What this task involves - Go through the entries below and copy each line that holds the word "frames".

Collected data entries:
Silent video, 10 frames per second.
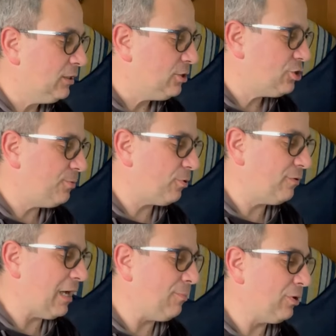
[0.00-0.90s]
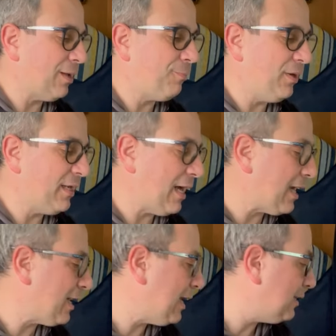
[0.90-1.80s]
ci proviamo ad
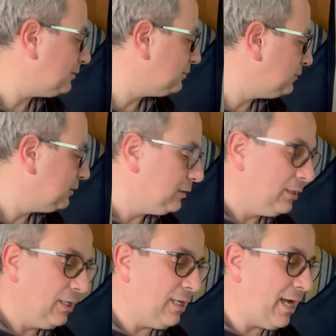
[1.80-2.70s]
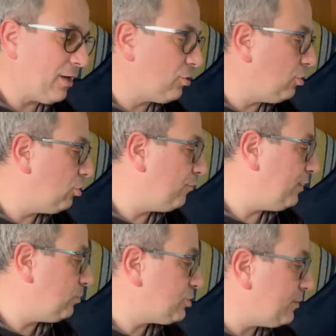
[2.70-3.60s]
applicarla leggo
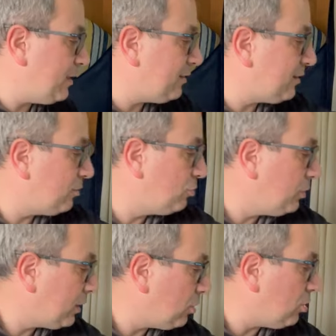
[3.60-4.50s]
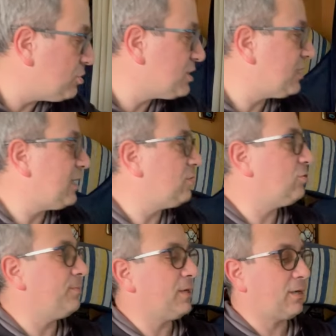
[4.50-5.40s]
velocemente due cose tanto
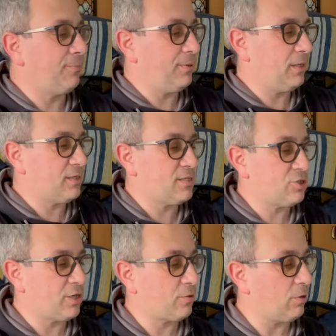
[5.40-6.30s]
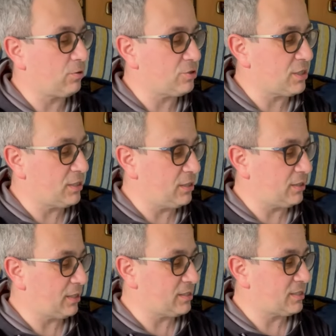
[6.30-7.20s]
per capire se c'è qualcosa di
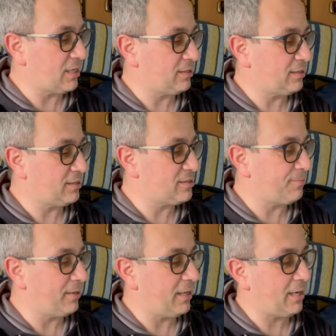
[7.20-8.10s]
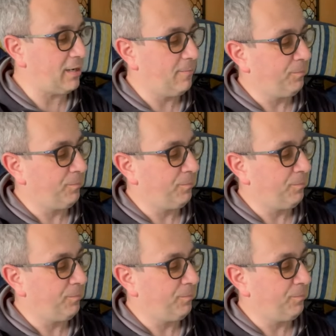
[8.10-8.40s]
interessante da sapere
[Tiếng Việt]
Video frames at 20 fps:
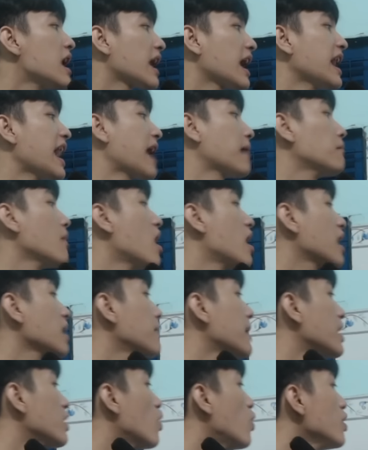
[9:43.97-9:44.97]
Cái đang bơi cái
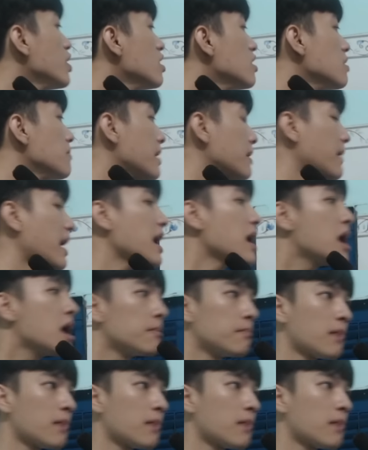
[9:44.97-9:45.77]
bị đuối nước mấy má.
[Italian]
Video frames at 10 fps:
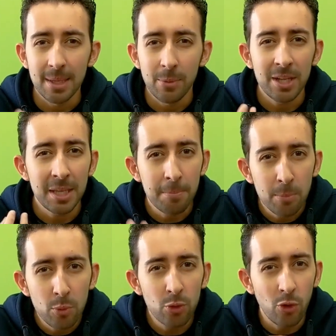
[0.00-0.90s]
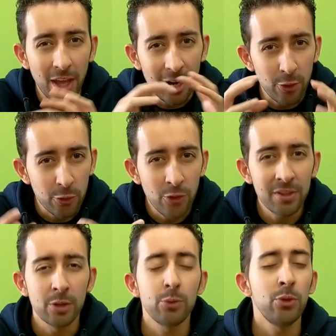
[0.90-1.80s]
sapore di burro che
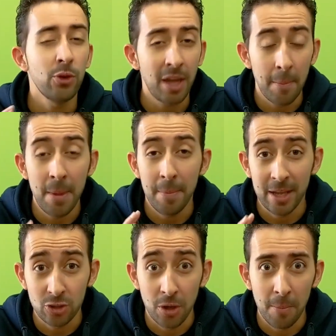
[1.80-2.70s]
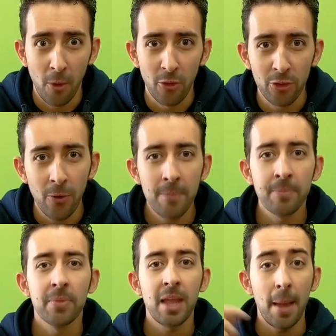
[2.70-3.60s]
arrotonda tutto che a me piace
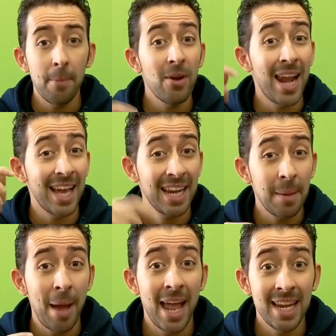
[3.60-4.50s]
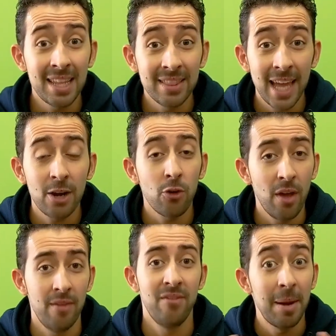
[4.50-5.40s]
molto. E poi la crema
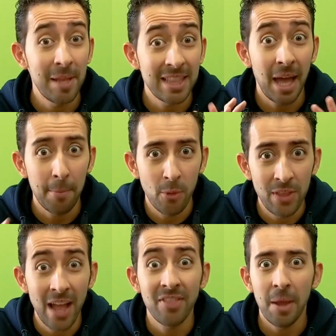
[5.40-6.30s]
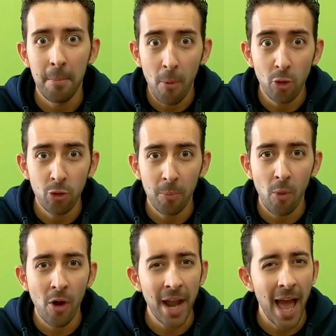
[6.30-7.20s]
all'interno è veramente abbondante, molto
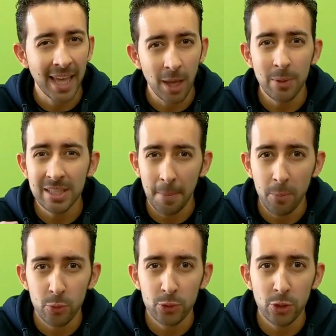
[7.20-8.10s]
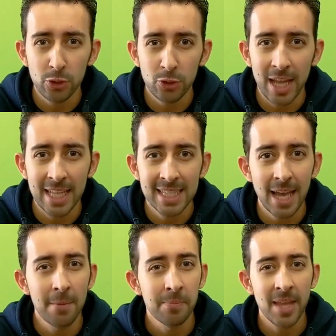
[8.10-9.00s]
buona, anche questa è piuttosto
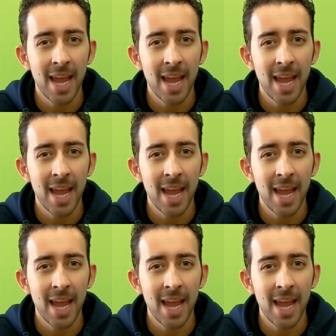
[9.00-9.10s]
densa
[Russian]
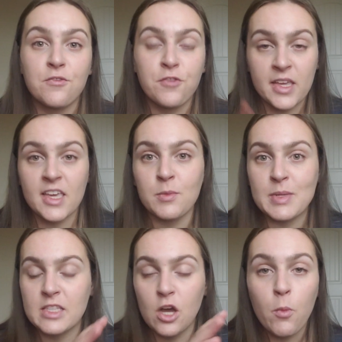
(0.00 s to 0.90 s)
в каких
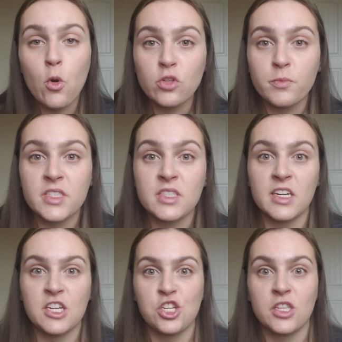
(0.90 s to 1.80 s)
местах могут быть
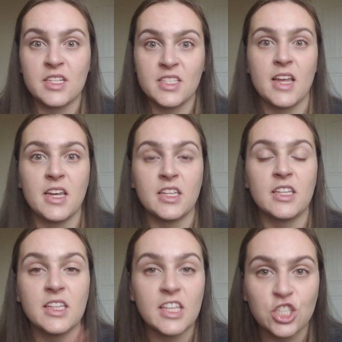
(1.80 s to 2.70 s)
трещины, где они
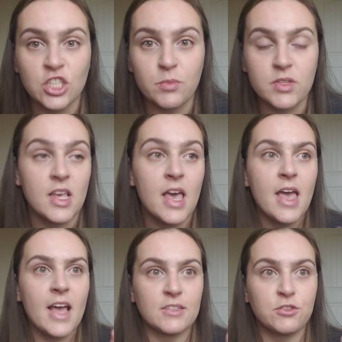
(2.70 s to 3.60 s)
не должны быть.
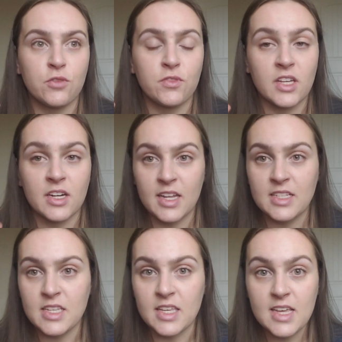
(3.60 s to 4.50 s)
Это все в
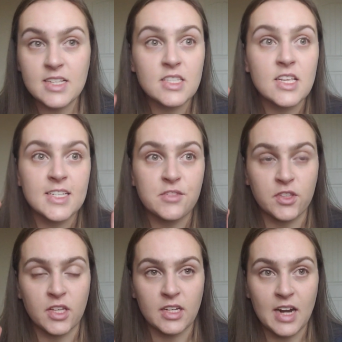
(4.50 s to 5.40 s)
интернете есть, с
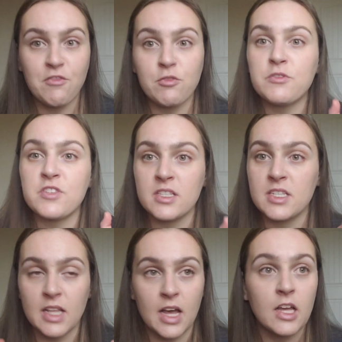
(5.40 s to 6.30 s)
фотографиями, все
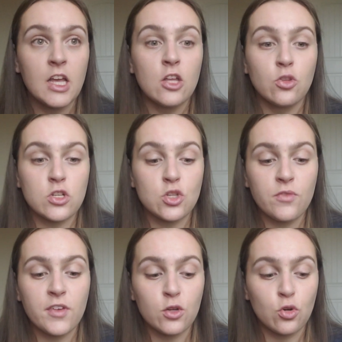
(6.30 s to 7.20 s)
дела. То есть
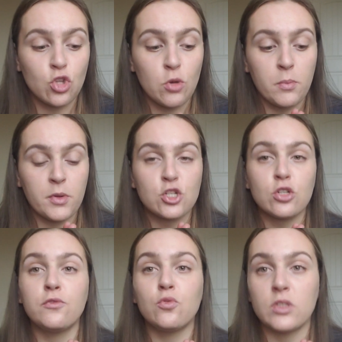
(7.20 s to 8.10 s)
он вокруг дома
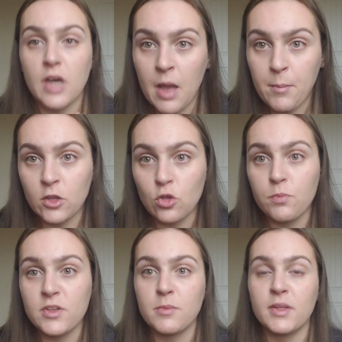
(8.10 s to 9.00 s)
прошел фундамент, он
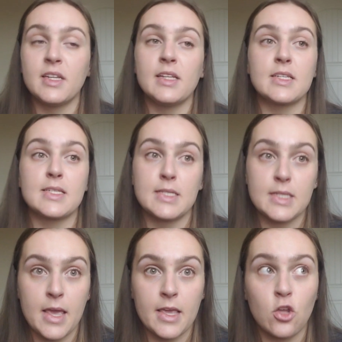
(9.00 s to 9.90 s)
посмотрел на
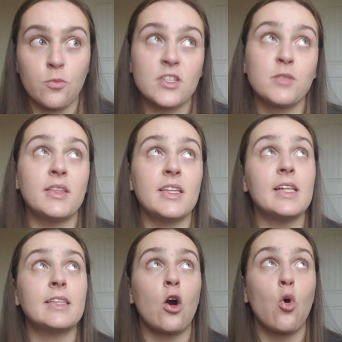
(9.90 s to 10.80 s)
стенки, он
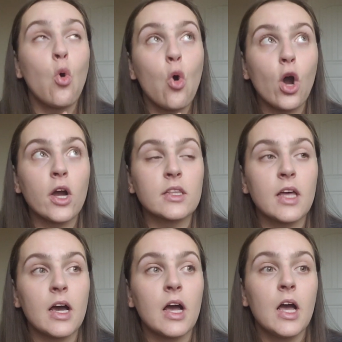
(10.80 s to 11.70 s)
посмотрел на
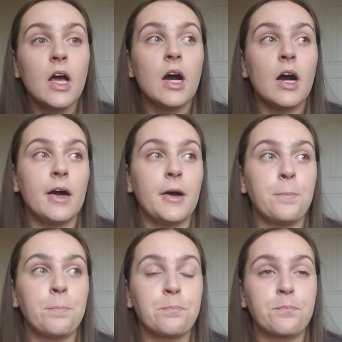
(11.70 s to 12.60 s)
окна,
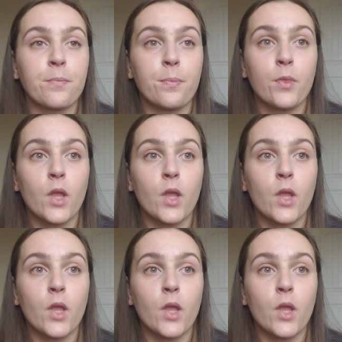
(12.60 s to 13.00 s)
эм,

Answer to the problem -
Silent video, 10 frames per second.
Video frames at 20 fps:
Video frames at 10 fps:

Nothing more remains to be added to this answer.